BEGIN
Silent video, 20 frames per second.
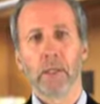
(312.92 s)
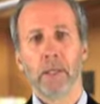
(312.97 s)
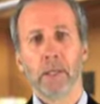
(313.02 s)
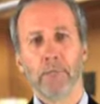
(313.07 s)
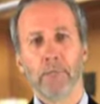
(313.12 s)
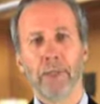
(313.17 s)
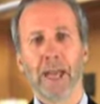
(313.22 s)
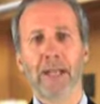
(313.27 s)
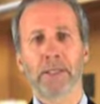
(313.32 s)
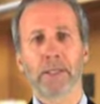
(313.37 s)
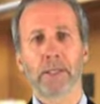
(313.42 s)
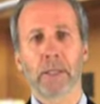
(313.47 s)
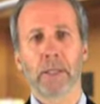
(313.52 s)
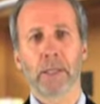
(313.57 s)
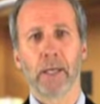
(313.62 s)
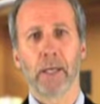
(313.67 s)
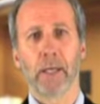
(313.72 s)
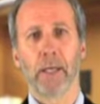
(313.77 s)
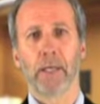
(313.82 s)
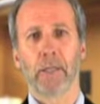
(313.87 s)
If that's the
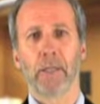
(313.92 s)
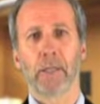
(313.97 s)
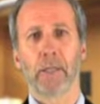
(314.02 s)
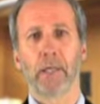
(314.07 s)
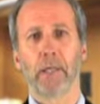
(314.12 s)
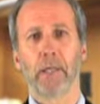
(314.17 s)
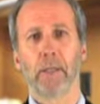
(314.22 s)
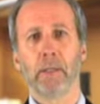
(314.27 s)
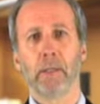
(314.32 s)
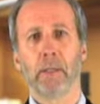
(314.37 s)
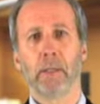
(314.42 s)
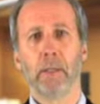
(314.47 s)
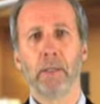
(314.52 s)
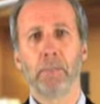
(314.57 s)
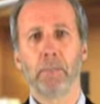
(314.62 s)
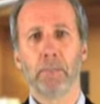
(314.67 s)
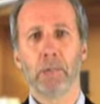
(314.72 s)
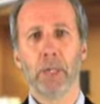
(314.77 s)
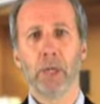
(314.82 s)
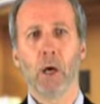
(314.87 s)
case, then
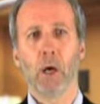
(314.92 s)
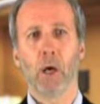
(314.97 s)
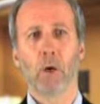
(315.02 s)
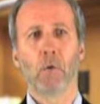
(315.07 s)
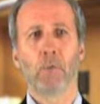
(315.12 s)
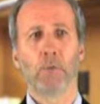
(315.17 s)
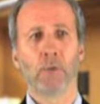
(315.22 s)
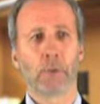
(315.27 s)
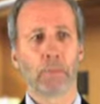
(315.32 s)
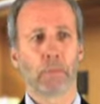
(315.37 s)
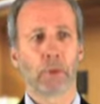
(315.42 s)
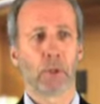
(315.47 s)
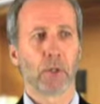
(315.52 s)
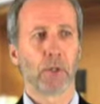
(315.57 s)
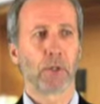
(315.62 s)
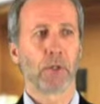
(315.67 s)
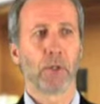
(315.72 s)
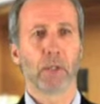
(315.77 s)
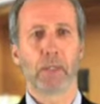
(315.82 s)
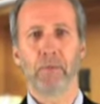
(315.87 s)
it behoves the
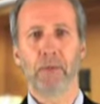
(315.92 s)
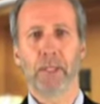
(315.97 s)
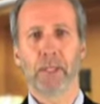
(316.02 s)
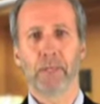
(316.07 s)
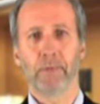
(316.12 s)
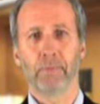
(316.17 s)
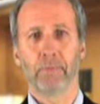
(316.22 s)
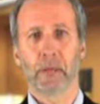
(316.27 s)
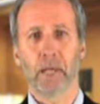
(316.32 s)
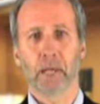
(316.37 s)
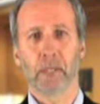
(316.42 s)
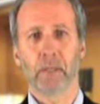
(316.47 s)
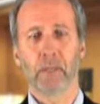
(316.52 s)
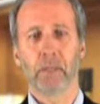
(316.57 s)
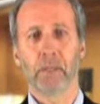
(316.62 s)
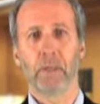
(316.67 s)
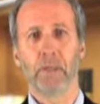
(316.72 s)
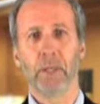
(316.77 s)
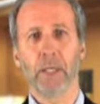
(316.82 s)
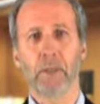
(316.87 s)
person giving the advice
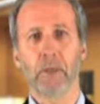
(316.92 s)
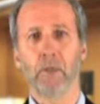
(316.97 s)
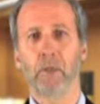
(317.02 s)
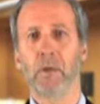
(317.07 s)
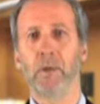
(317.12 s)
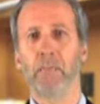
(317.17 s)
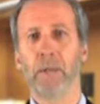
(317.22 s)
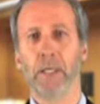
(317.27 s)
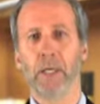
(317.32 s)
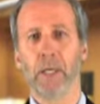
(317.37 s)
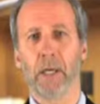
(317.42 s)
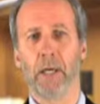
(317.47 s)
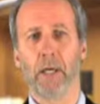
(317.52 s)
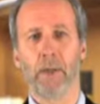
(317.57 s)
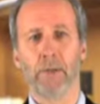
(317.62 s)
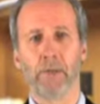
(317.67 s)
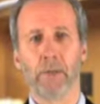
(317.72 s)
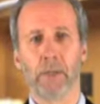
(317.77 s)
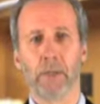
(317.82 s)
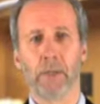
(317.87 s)
to be extremely
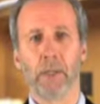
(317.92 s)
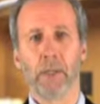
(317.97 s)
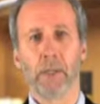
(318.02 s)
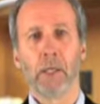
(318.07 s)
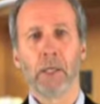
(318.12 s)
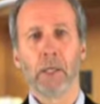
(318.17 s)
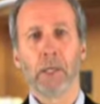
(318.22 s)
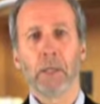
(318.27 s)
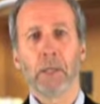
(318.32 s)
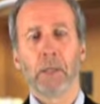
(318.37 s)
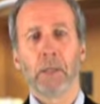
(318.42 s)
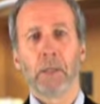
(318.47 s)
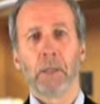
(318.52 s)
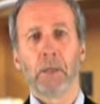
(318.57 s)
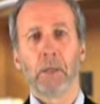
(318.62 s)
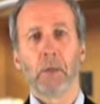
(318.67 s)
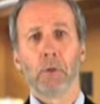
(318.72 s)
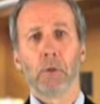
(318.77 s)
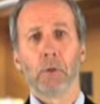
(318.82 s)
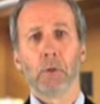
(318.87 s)
careful
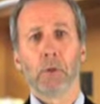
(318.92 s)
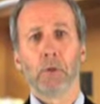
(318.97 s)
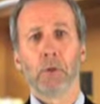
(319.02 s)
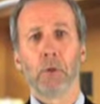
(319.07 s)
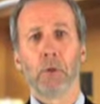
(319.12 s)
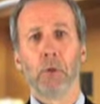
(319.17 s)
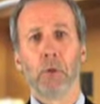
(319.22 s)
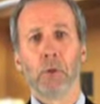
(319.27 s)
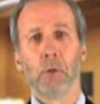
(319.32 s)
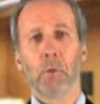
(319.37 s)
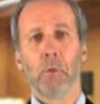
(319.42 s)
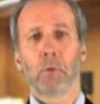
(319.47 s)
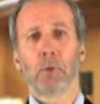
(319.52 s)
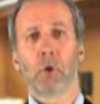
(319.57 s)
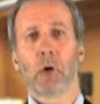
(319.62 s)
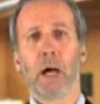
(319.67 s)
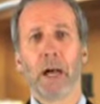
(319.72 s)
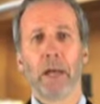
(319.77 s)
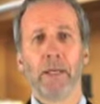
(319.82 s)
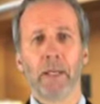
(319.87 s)
to
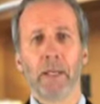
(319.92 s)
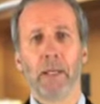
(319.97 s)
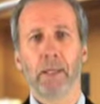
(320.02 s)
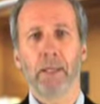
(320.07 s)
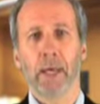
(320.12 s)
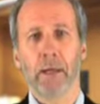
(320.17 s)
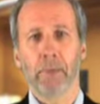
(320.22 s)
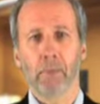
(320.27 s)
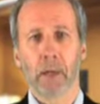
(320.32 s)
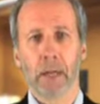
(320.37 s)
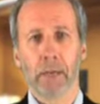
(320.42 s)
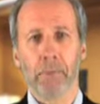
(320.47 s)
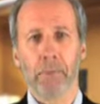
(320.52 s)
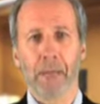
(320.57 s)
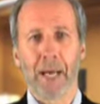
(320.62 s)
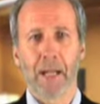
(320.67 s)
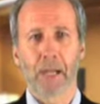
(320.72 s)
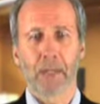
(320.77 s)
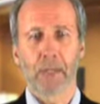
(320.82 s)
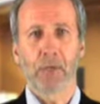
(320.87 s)
try to get that right
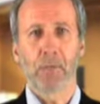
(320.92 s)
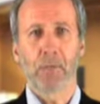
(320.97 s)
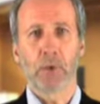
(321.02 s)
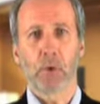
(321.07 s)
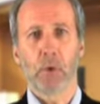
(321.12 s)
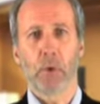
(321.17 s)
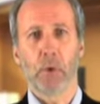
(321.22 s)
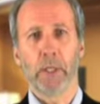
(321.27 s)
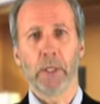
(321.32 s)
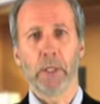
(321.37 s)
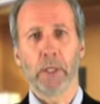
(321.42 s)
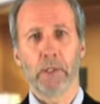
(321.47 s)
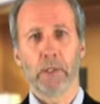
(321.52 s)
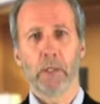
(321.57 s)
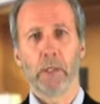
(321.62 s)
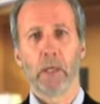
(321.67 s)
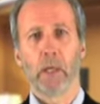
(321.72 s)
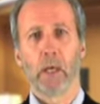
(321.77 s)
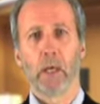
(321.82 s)
balance between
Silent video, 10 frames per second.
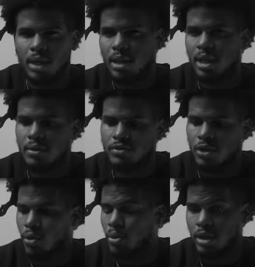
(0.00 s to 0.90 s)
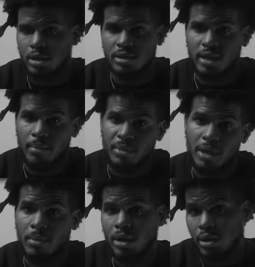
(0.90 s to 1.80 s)
my life. So whether it's that
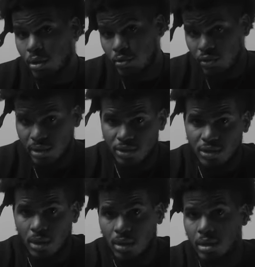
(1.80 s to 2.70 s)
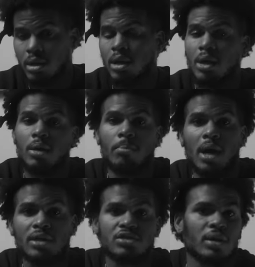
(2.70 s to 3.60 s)
me and my girlfriend's journey,
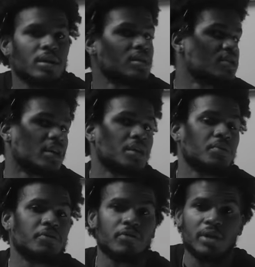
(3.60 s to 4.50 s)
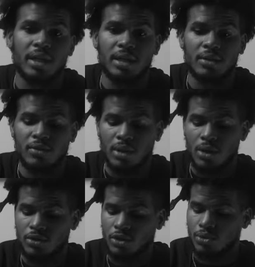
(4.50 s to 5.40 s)
my journey, journey with friends, and
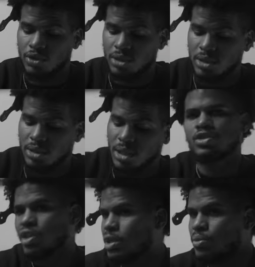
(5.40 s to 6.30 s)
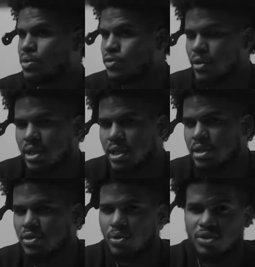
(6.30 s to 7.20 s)
also just journey with
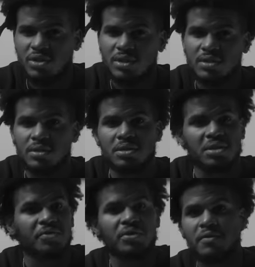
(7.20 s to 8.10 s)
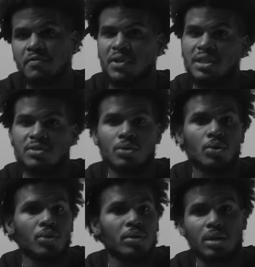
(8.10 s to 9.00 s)
friends or just different events
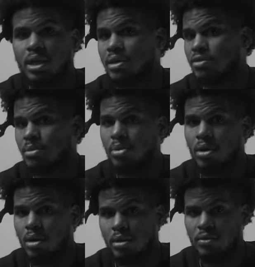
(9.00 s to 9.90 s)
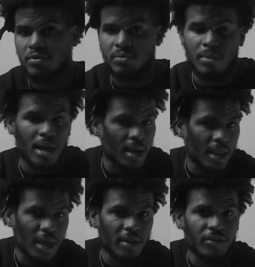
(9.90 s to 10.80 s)
or things a part of my
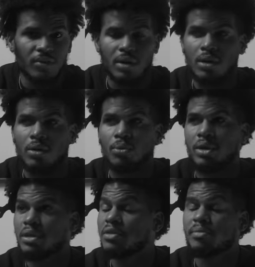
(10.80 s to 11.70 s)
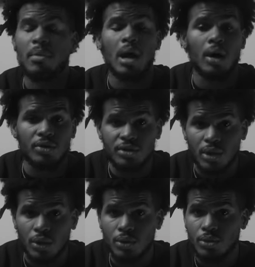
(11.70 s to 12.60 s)
life, uh, whether it's
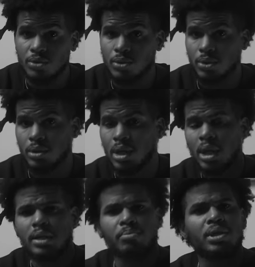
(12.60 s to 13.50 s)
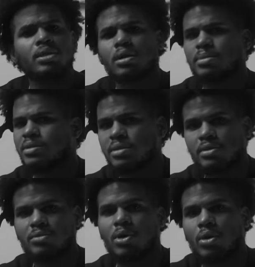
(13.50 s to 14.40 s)
milestones or meetups,
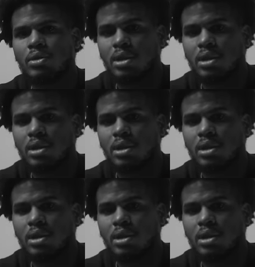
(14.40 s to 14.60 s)
just a small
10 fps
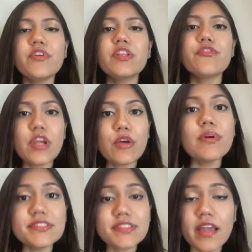with
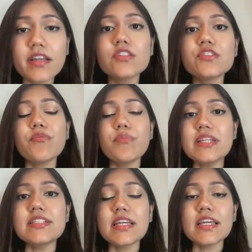frequent cycles of
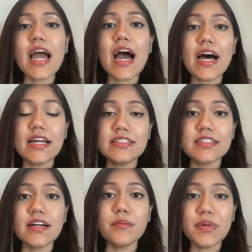meeting and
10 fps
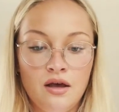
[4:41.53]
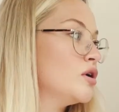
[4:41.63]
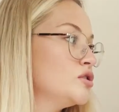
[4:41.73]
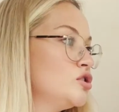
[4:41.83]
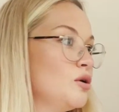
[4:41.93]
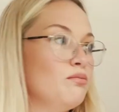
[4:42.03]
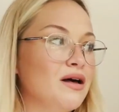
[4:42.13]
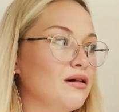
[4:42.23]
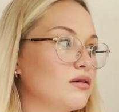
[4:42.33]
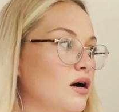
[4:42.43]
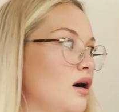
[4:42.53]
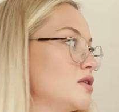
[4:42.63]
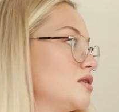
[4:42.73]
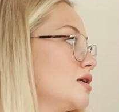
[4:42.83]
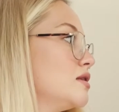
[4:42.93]
Could you do milk
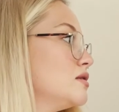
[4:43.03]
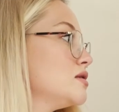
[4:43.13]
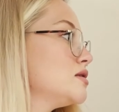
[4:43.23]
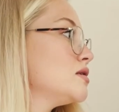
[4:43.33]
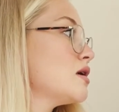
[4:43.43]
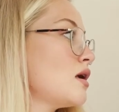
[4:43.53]
cartons,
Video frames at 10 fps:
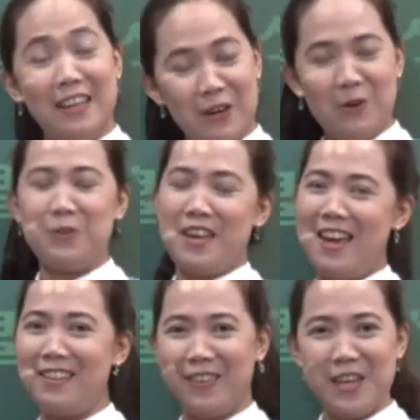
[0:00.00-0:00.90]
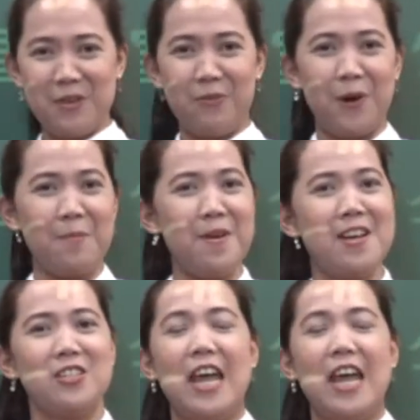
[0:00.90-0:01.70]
Okay, thank you very much.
END
* **Task brief**
Each line above should be returned exactly as written, apart from any pictures.

* **Your solution**
Silent video, 20 frames per second.
(312.92 s)
(312.97 s)
(313.02 s)
(313.07 s)
(313.12 s)
(313.17 s)
(313.22 s)
(313.27 s)
(313.32 s)
(313.37 s)
(313.42 s)
(313.47 s)
(313.52 s)
(313.57 s)
(313.62 s)
(313.67 s)
(313.72 s)
(313.77 s)
(313.82 s)
(313.87 s)
If that's the
(313.92 s)
(313.97 s)
(314.02 s)
(314.07 s)
(314.12 s)
(314.17 s)
(314.22 s)
(314.27 s)
(314.32 s)
(314.37 s)
(314.42 s)
(314.47 s)
(314.52 s)
(314.57 s)
(314.62 s)
(314.67 s)
(314.72 s)
(314.77 s)
(314.82 s)
(314.87 s)
case, then
(314.92 s)
(314.97 s)
(315.02 s)
(315.07 s)
(315.12 s)
(315.17 s)
(315.22 s)
(315.27 s)
(315.32 s)
(315.37 s)
(315.42 s)
(315.47 s)
(315.52 s)
(315.57 s)
(315.62 s)
(315.67 s)
(315.72 s)
(315.77 s)
(315.82 s)
(315.87 s)
it behoves the
(315.92 s)
(315.97 s)
(316.02 s)
(316.07 s)
(316.12 s)
(316.17 s)
(316.22 s)
(316.27 s)
(316.32 s)
(316.37 s)
(316.42 s)
(316.47 s)
(316.52 s)
(316.57 s)
(316.62 s)
(316.67 s)
(316.72 s)
(316.77 s)
(316.82 s)
(316.87 s)
person giving the advice
(316.92 s)
(316.97 s)
(317.02 s)
(317.07 s)
(317.12 s)
(317.17 s)
(317.22 s)
(317.27 s)
(317.32 s)
(317.37 s)
(317.42 s)
(317.47 s)
(317.52 s)
(317.57 s)
(317.62 s)
(317.67 s)
(317.72 s)
(317.77 s)
(317.82 s)
(317.87 s)
to be extremely
(317.92 s)
(317.97 s)
(318.02 s)
(318.07 s)
(318.12 s)
(318.17 s)
(318.22 s)
(318.27 s)
(318.32 s)
(318.37 s)
(318.42 s)
(318.47 s)
(318.52 s)
(318.57 s)
(318.62 s)
(318.67 s)
(318.72 s)
(318.77 s)
(318.82 s)
(318.87 s)
careful
(318.92 s)
(318.97 s)
(319.02 s)
(319.07 s)
(319.12 s)
(319.17 s)
(319.22 s)
(319.27 s)
(319.32 s)
(319.37 s)
(319.42 s)
(319.47 s)
(319.52 s)
(319.57 s)
(319.62 s)
(319.67 s)
(319.72 s)
(319.77 s)
(319.82 s)
(319.87 s)
to
(319.92 s)
(319.97 s)
(320.02 s)
(320.07 s)
(320.12 s)
(320.17 s)
(320.22 s)
(320.27 s)
(320.32 s)
(320.37 s)
(320.42 s)
(320.47 s)
(320.52 s)
(320.57 s)
(320.62 s)
(320.67 s)
(320.72 s)
(320.77 s)
(320.82 s)
(320.87 s)
try to get that right
(320.92 s)
(320.97 s)
(321.02 s)
(321.07 s)
(321.12 s)
(321.17 s)
(321.22 s)
(321.27 s)
(321.32 s)
(321.37 s)
(321.42 s)
(321.47 s)
(321.52 s)
(321.57 s)
(321.62 s)
(321.67 s)
(321.72 s)
(321.77 s)
(321.82 s)
balance between
Silent video, 10 frames per second.
(0.00 s to 0.90 s)
(0.90 s to 1.80 s)
my life. So whether it's that
(1.80 s to 2.70 s)
(2.70 s to 3.60 s)
me and my girlfriend's journey,
(3.60 s to 4.50 s)
(4.50 s to 5.40 s)
my journey, journey with friends, and
(5.40 s to 6.30 s)
(6.30 s to 7.20 s)
also just journey with
(7.20 s to 8.10 s)
(8.10 s to 9.00 s)
friends or just different events
(9.00 s to 9.90 s)
(9.90 s to 10.80 s)
or things a part of my
(10.80 s to 11.70 s)
(11.70 s to 12.60 s)
life, uh, whether it's
(12.60 s to 13.50 s)
(13.50 s to 14.40 s)
milestones or meetups,
(14.40 s to 14.60 s)
just a small
10 fps
with
frequent cycles of
meeting and
10 fps
[4:41.53]
[4:41.63]
[4:41.73]
[4:41.83]
[4:41.93]
[4:42.03]
[4:42.13]
[4:42.23]
[4:42.33]
[4:42.43]
[4:42.53]
[4:42.63]
[4:42.73]
[4:42.83]
[4:42.93]
Could you do milk
[4:43.03]
[4:43.13]
[4:43.23]
[4:43.33]
[4:43.43]
[4:43.53]
cartons,
Video frames at 10 fps:
[0:00.00-0:00.90]
[0:00.90-0:01.70]
Okay, thank you very much.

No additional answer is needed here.